Monday, December 2, 2013

Brisk

"People, even more than things, have to be restored, renewed, revived, reclaimed, and redeemed; never throw out anyone."
Audrey Hepburn

Restoration at it's best

While I don't normally enjoy winter, I have been internalizing the cold and the snow better than past years.  It feels like a beginning, like the world is being cleansed and restored.  The beautiful death of autumn occurred and now the Earth is soothing the loss and brittle wounds with a spontaneous remedy that no human can truly recreate.   

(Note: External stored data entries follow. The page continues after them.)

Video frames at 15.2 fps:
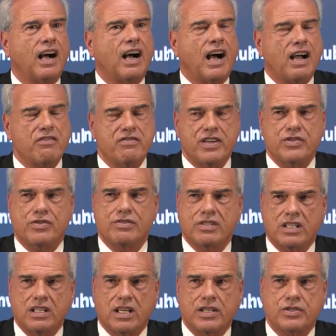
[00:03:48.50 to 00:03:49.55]
I venture
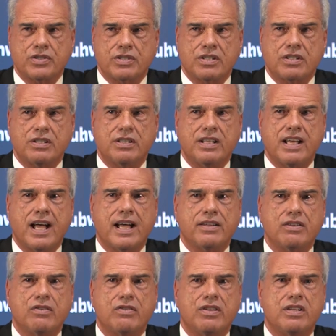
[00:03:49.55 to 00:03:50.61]
to guess
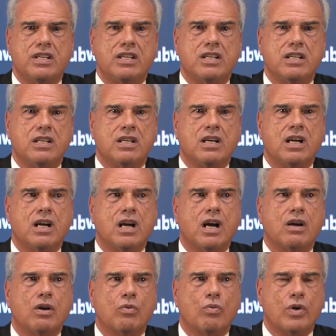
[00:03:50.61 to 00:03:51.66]
that the
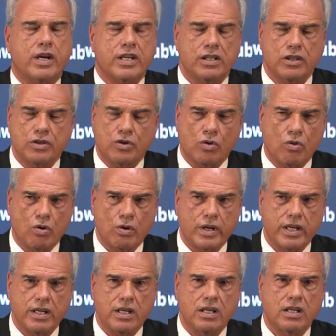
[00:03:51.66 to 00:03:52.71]

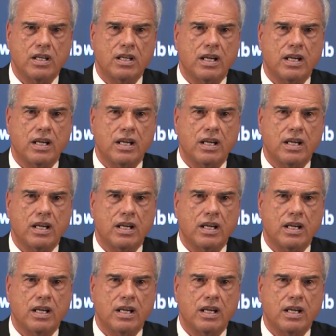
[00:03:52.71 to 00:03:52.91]
regulatory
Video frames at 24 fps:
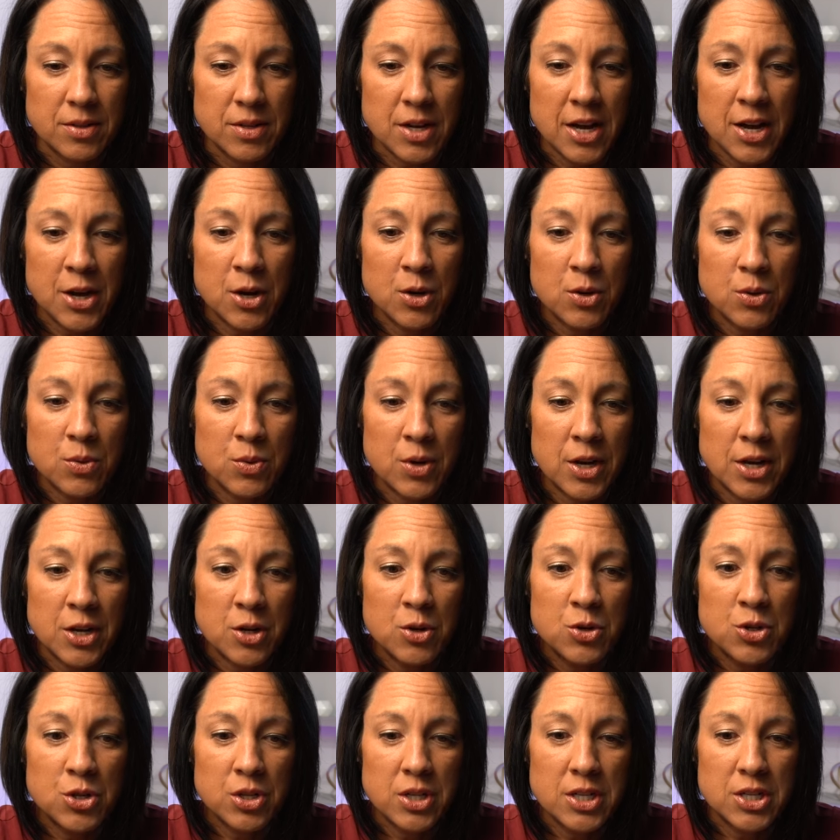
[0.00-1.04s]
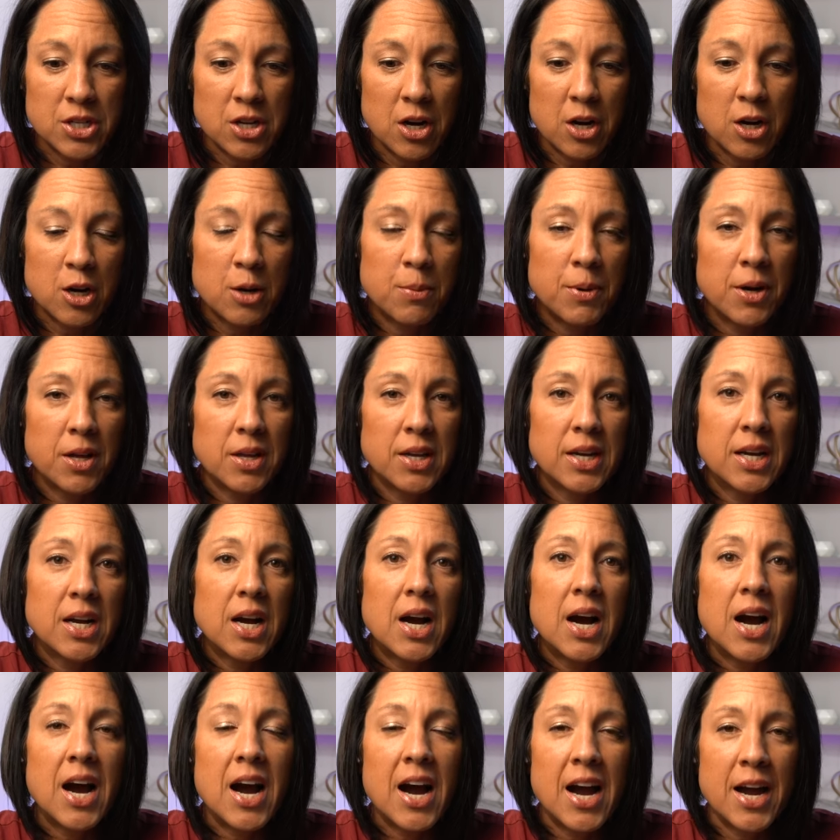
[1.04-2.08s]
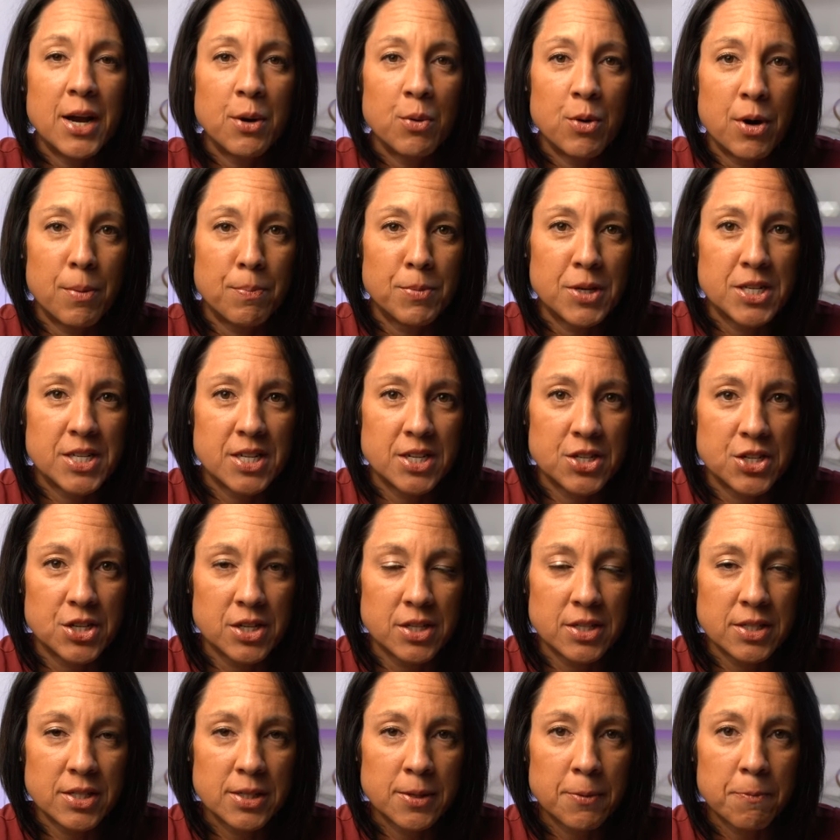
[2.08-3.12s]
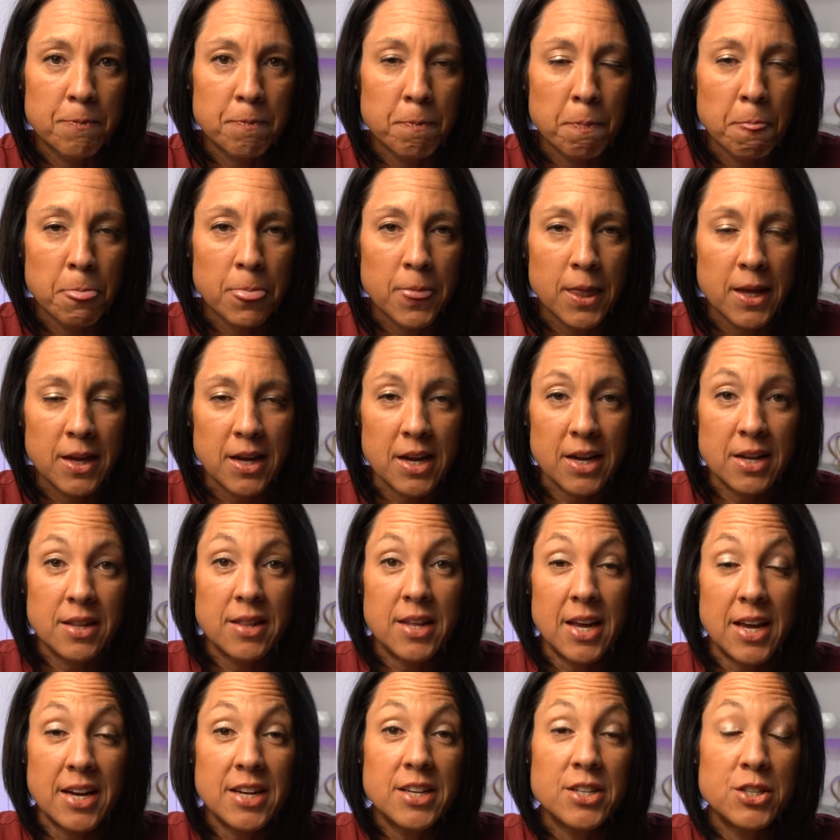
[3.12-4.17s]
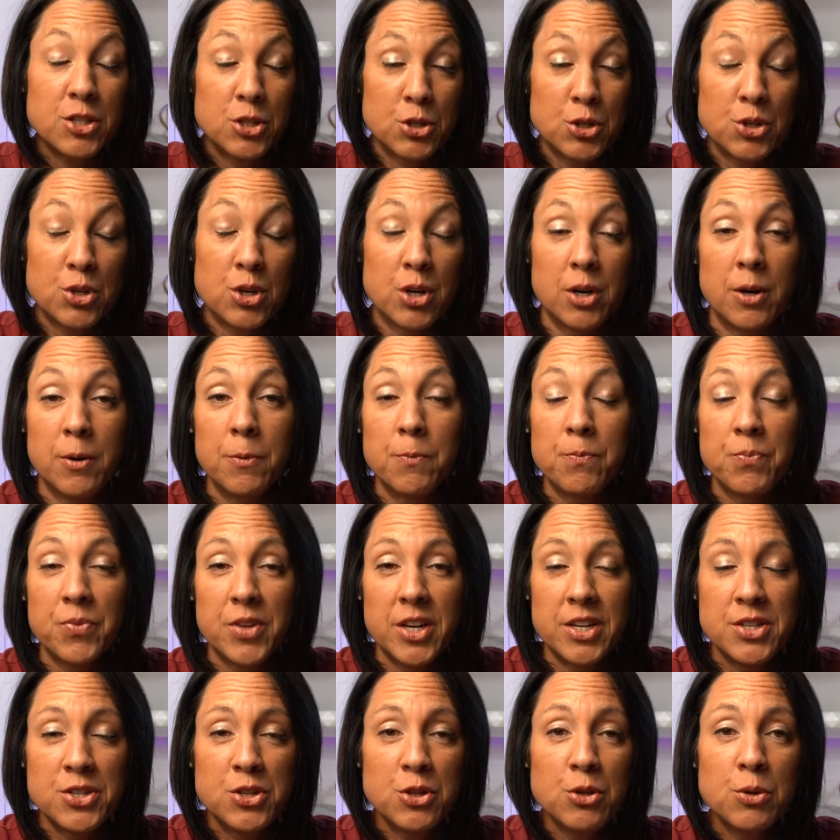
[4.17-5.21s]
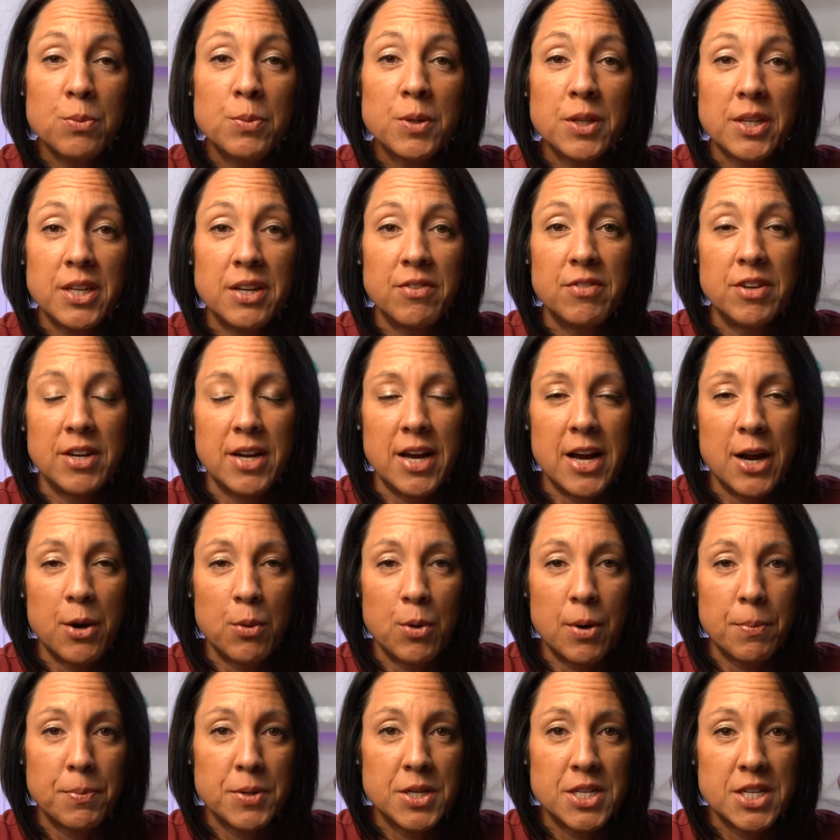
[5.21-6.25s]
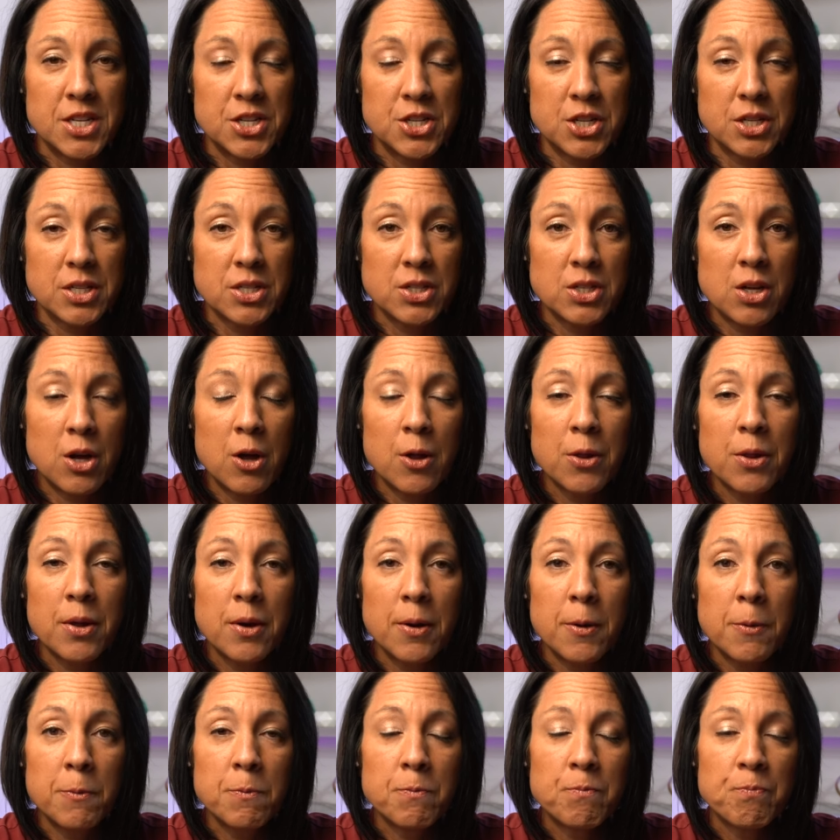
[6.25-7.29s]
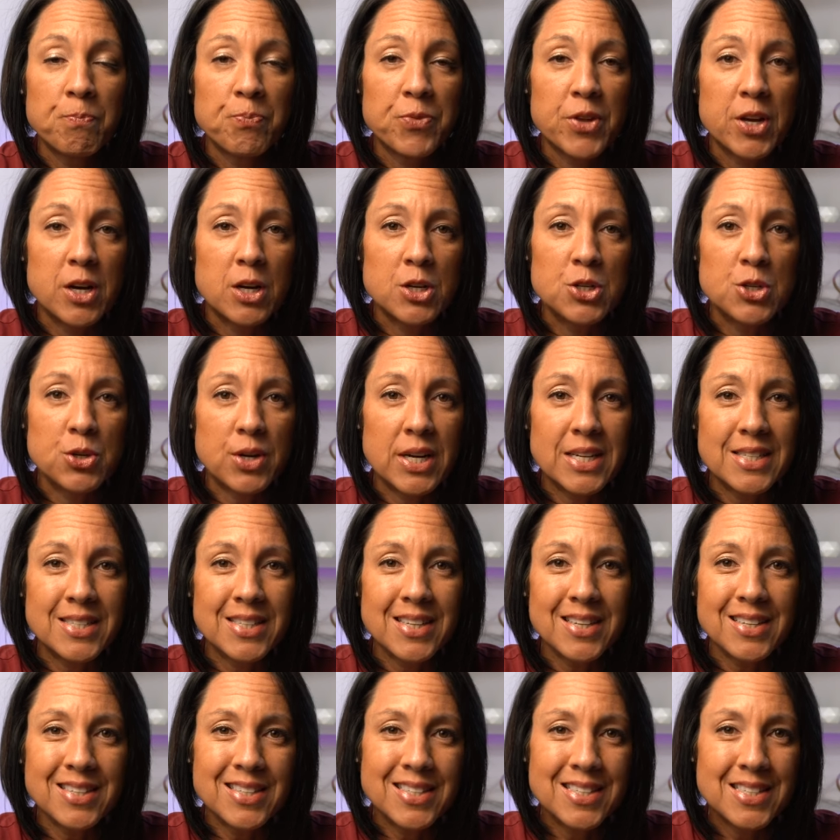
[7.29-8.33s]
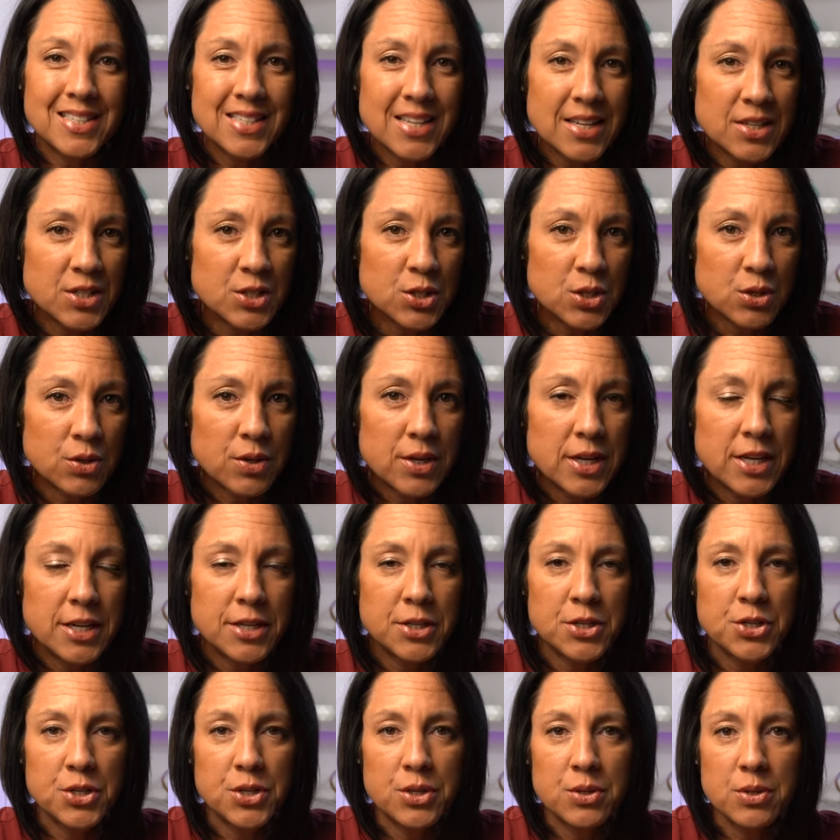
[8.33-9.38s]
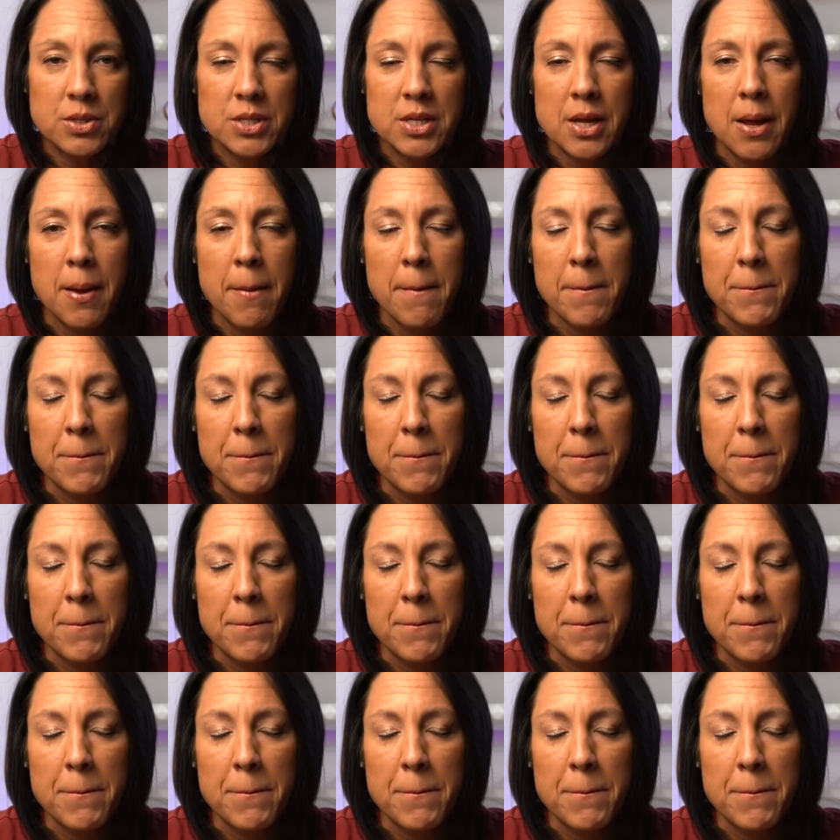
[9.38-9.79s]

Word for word: I, I usually talk about like high repetitions. And that is true. I do believe in high repetitions, although addressing sensory issues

I can appreciate the beauty of the ice crystals clinging to the barren fingertips of trees.  I can acknowledge the fact that time seems to freeze along with the ground.  I like the feeling of brisk air, fresh in my lungs, stinging the path it follows in the most satisfying and rejuvenating way.  I sense the slow simmering excitement crackling in the air as the season of giving approaches.

I feel like I've been revived, not fully charged, but I've found my path out of the numb abyss.  I feel like creating and doing and seeing and exploring.  My ambition pulls me, my creativity soothes me, my writing grounds me, my art frees me.  I'm being stretched in a way that doesn't tear me, but work out the kinks of my soul.

Winter may not be so bad, after all.